DuckDB

In Python, LanceDB tables can also be queried with DuckDB, an in-process SQL OLAP database. This means you can write complex SQL queries to analyze your data in LanceDB.

This integration is done via Apache Arrow, which provides zero-copy data sharing between LanceDB and DuckDB. DuckDB is capable of passing down column selections and basic filters to LanceDB, reducing the amount of data that needs to be scanned to perform your query. Finally, the integration allows streaming data from LanceDB tables, allowing you to aggregate tables that won't fit into memory. All of this uses the same mechanism described in DuckDB's blog post DuckDB quacks Arrow.

We can demonstrate this by first installing duckdb and lancedb.

pip install duckdb lancedb

We will re-use the dataset created previously:

import lancedb

db = lancedb.connect("data/sample-lancedb")
data = [
    {"vector": [3.1, 4.1], "item": "foo", "price": 10.0},
    {"vector": [5.9, 26.5], "item": "bar", "price": 20.0}
]
table = db.create_table("pd_table", data=data)

The to_lance method converts the LanceDB table to a LanceDataset, which is accessible to DuckDB through the Arrow compatibility layer. To query the resulting Lance dataset in DuckDB, all you need to do is reference the dataset by the same name in your SQL query.

import duckdb

arrow_table = table.to_lance()

duckdb.query("SELECT * FROM arrow_table")

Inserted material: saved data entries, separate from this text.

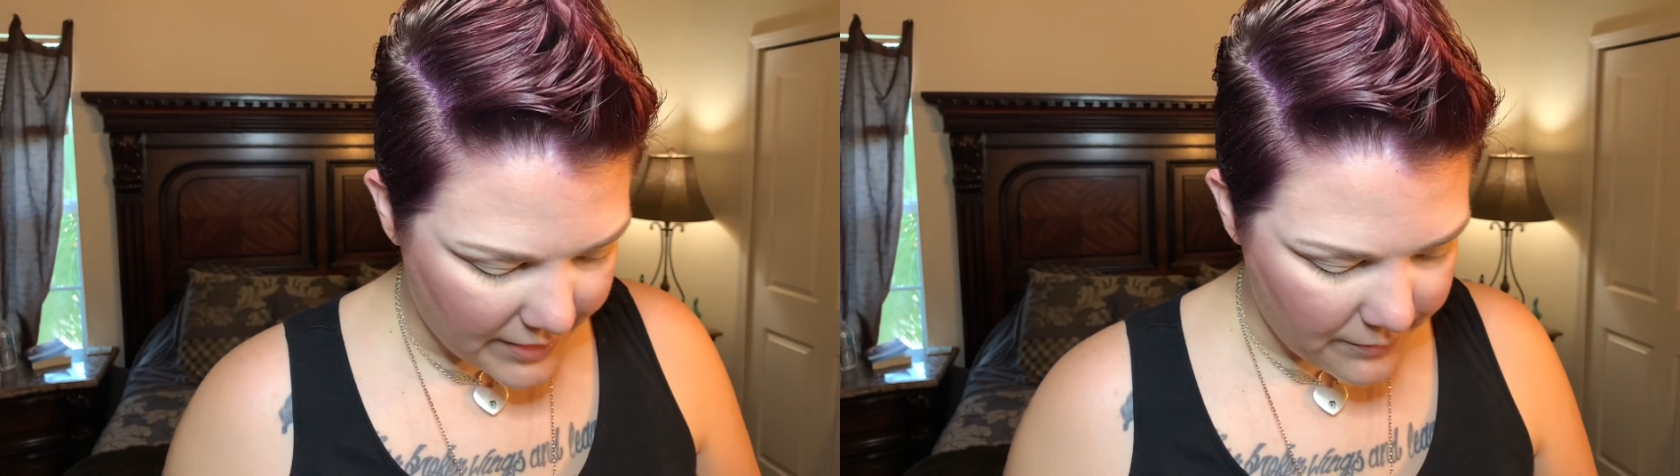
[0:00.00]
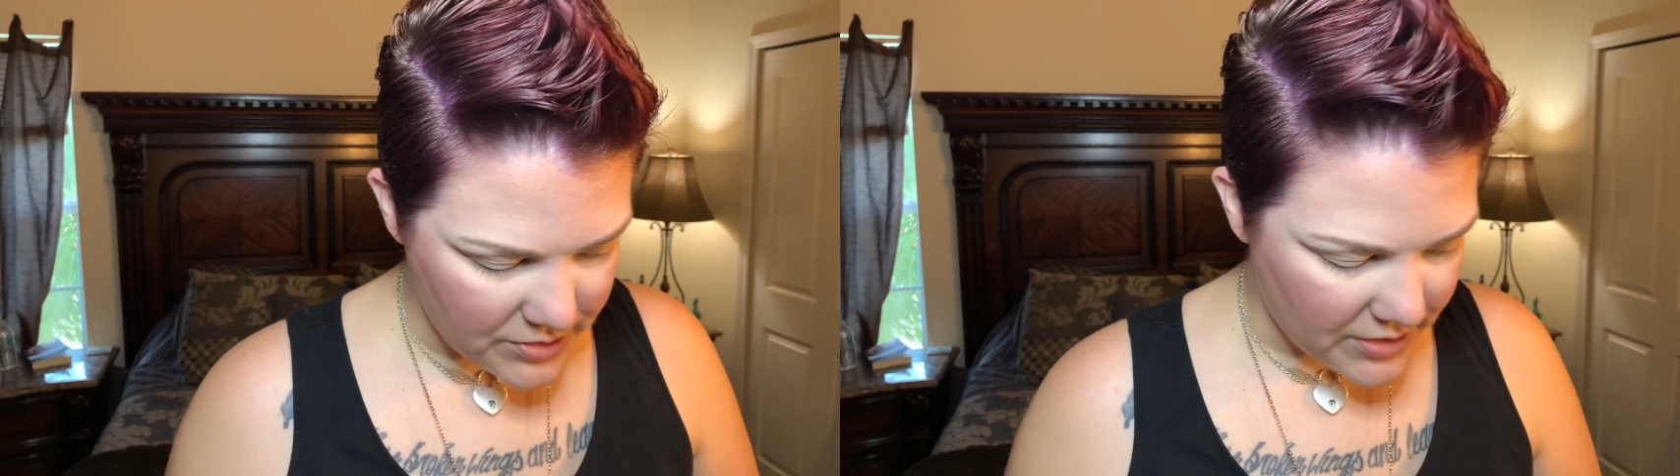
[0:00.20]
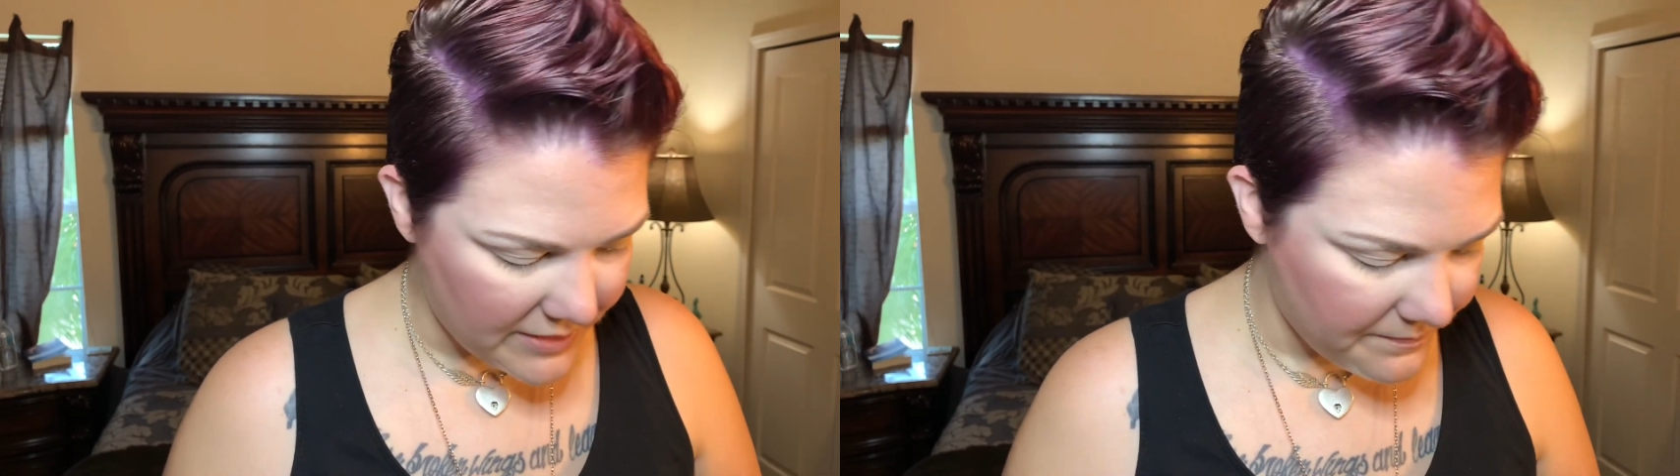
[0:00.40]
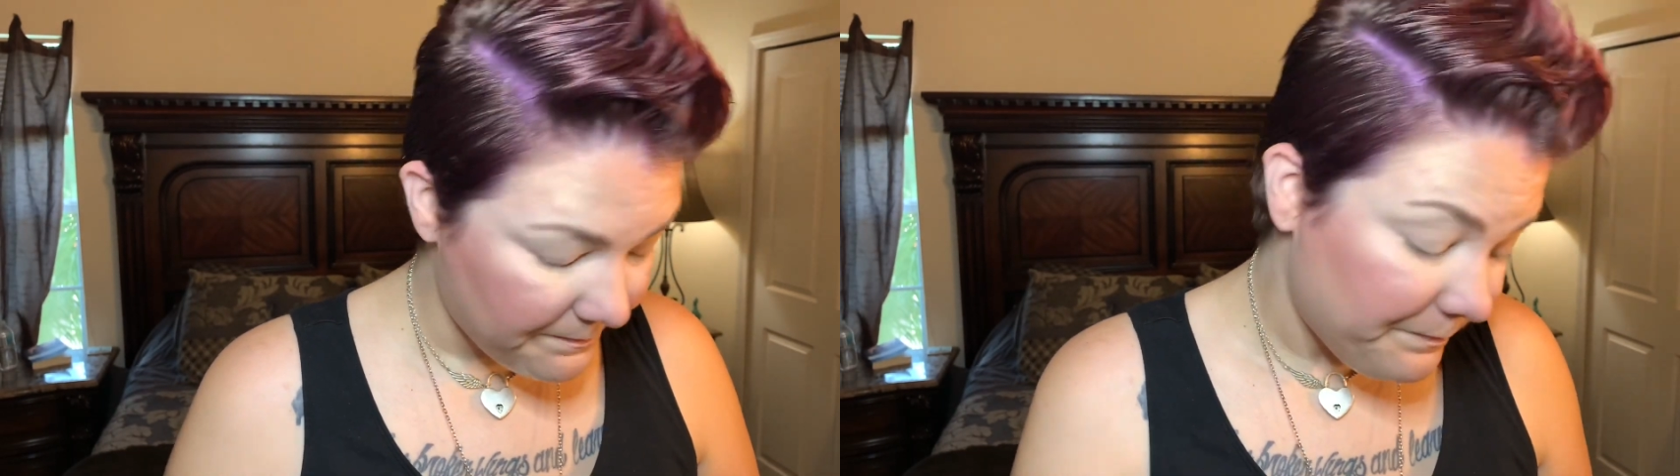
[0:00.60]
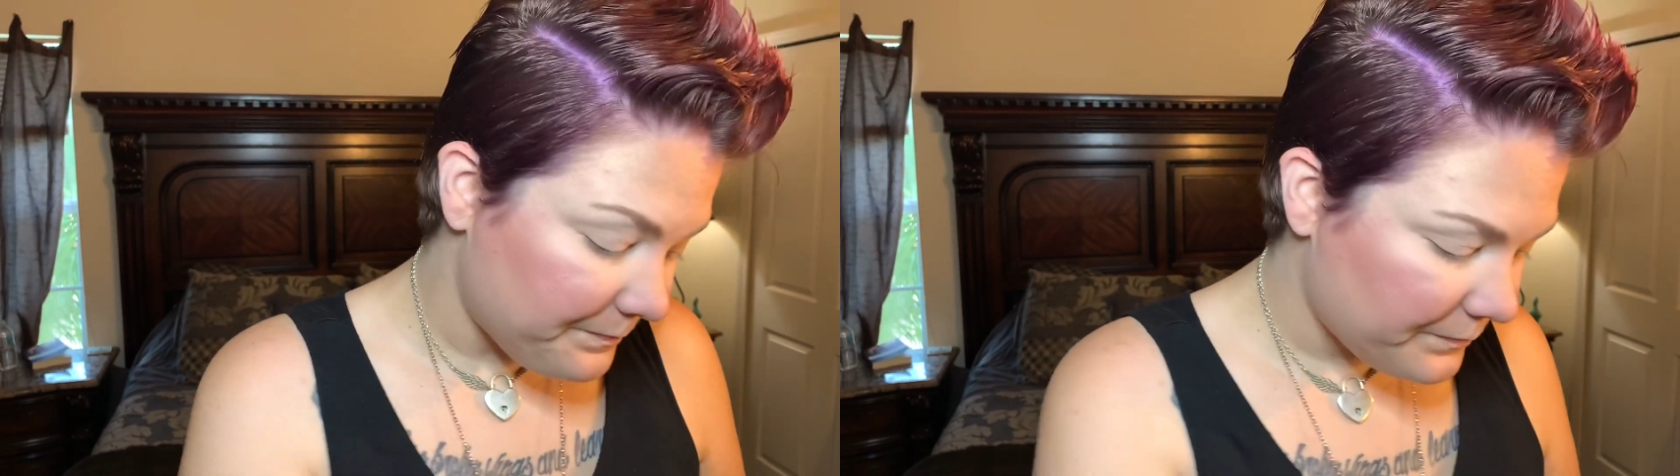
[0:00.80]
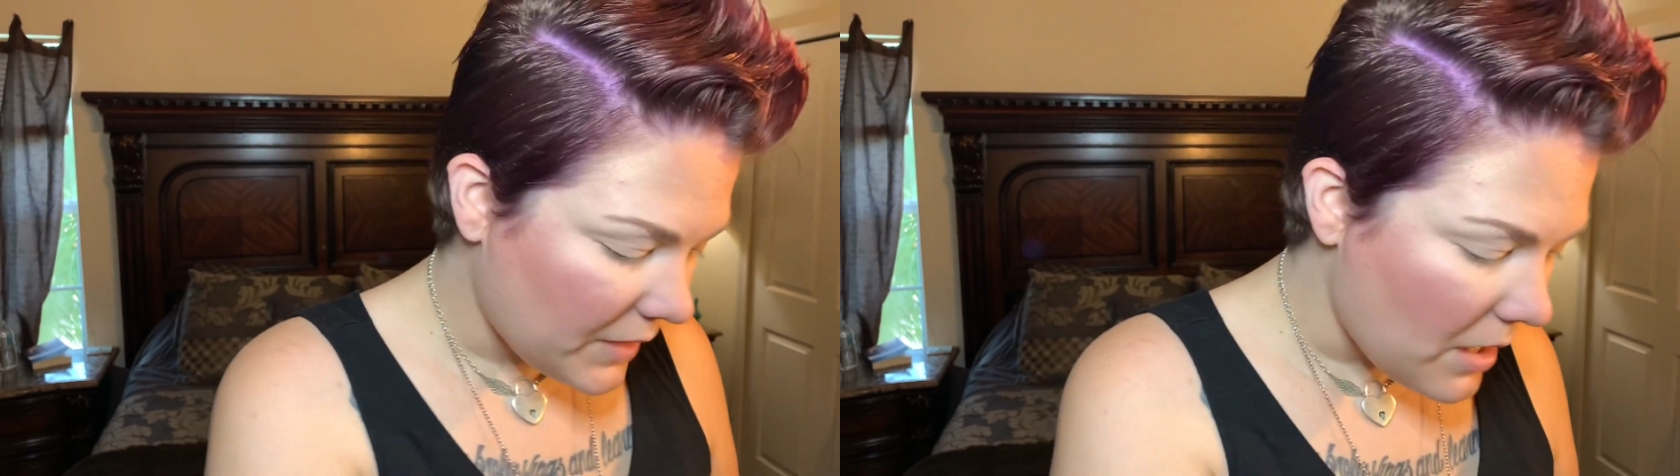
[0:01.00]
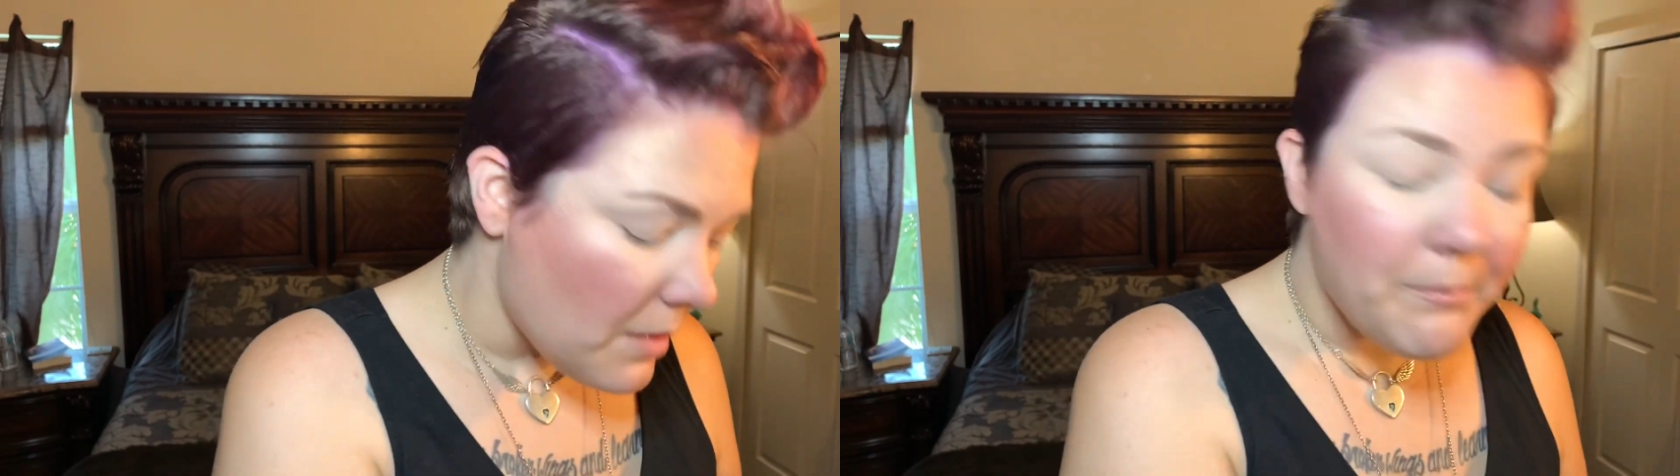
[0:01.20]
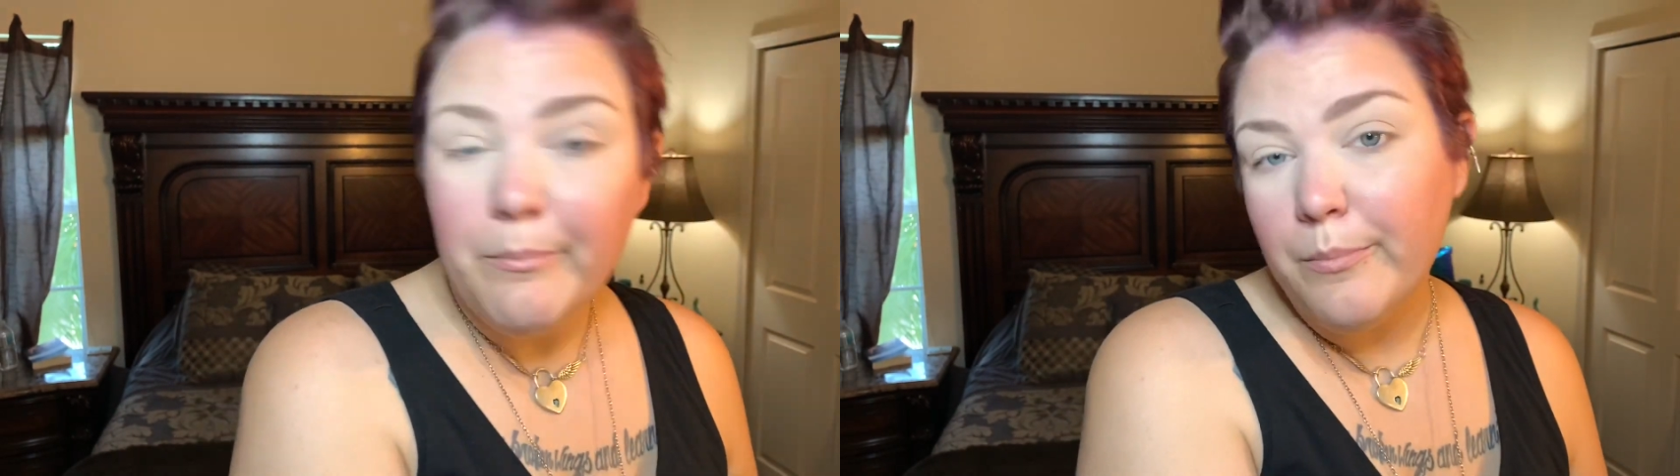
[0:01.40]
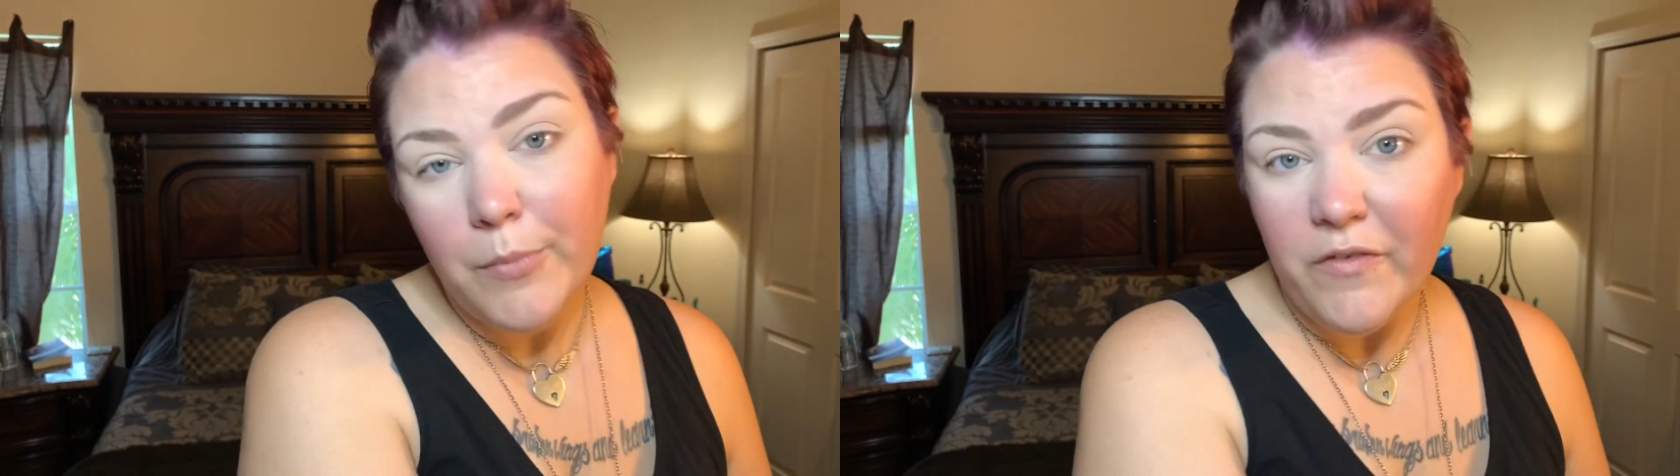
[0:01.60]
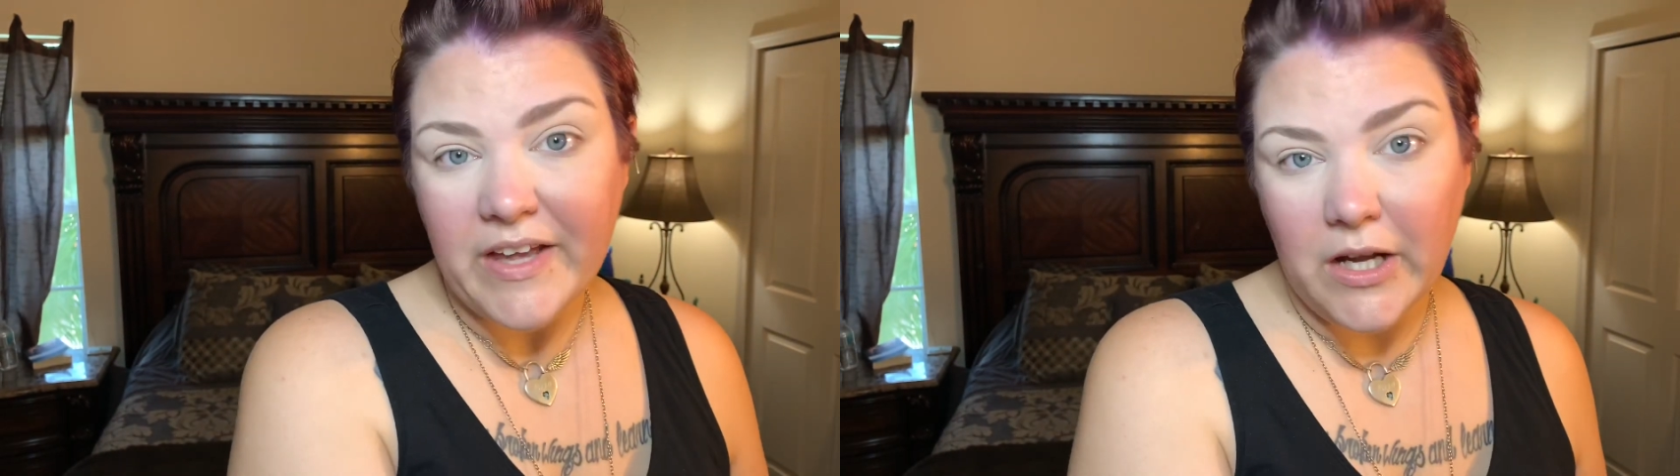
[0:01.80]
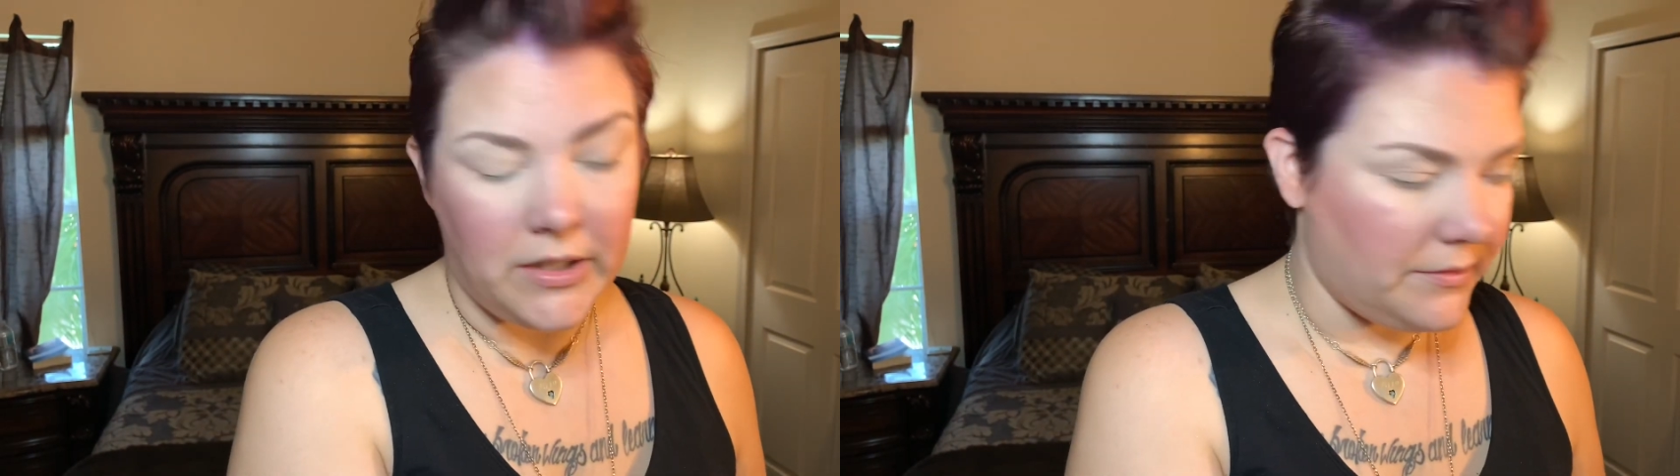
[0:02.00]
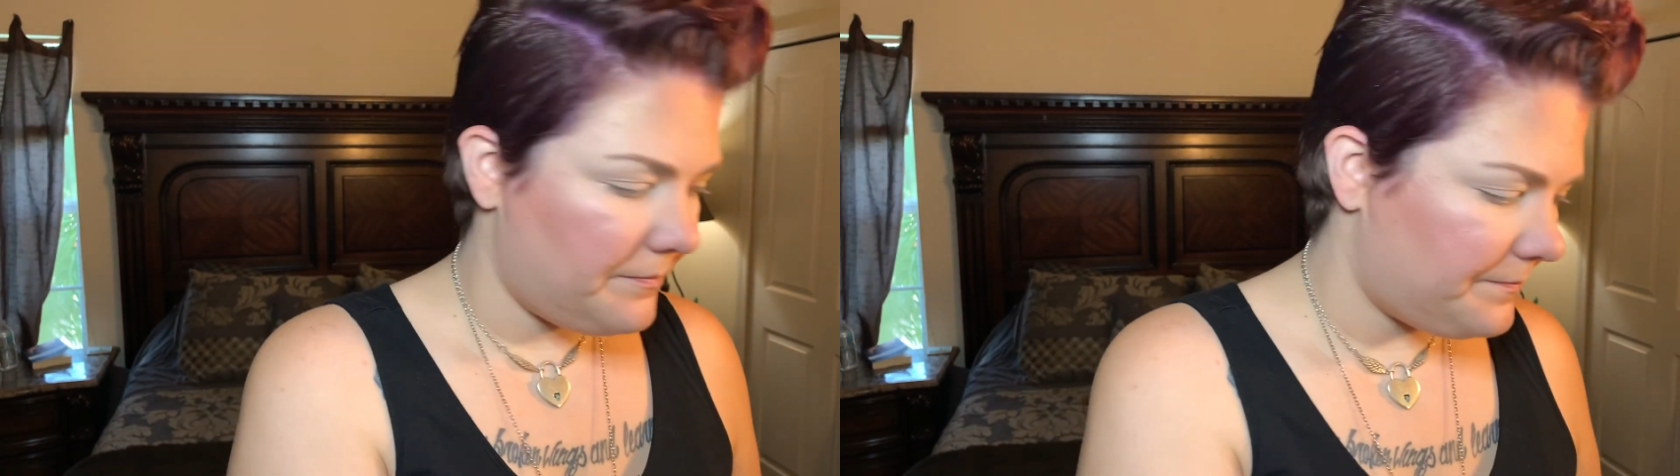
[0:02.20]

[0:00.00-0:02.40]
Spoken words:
we tried. Moving on.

┌─────────────┬─────────┬────────┐
│   vector    │  item   │ price  │
│   float[]   │ varchar │ double │
├─────────────┼─────────┼────────┤
│ [3.1, 4.1]  │ foo     │   10.0 │
│ [5.9, 26.5] │ bar     │   20.0 │
└─────────────┴─────────┴────────┘

You can very easily run any other DuckDB SQL queries on your data.

duckdb.query("SELECT mean(price) FROM arrow_table")

┌─────────────┐
│ mean(price) │
│   double    │
├─────────────┤
│        15.0 │
└─────────────┘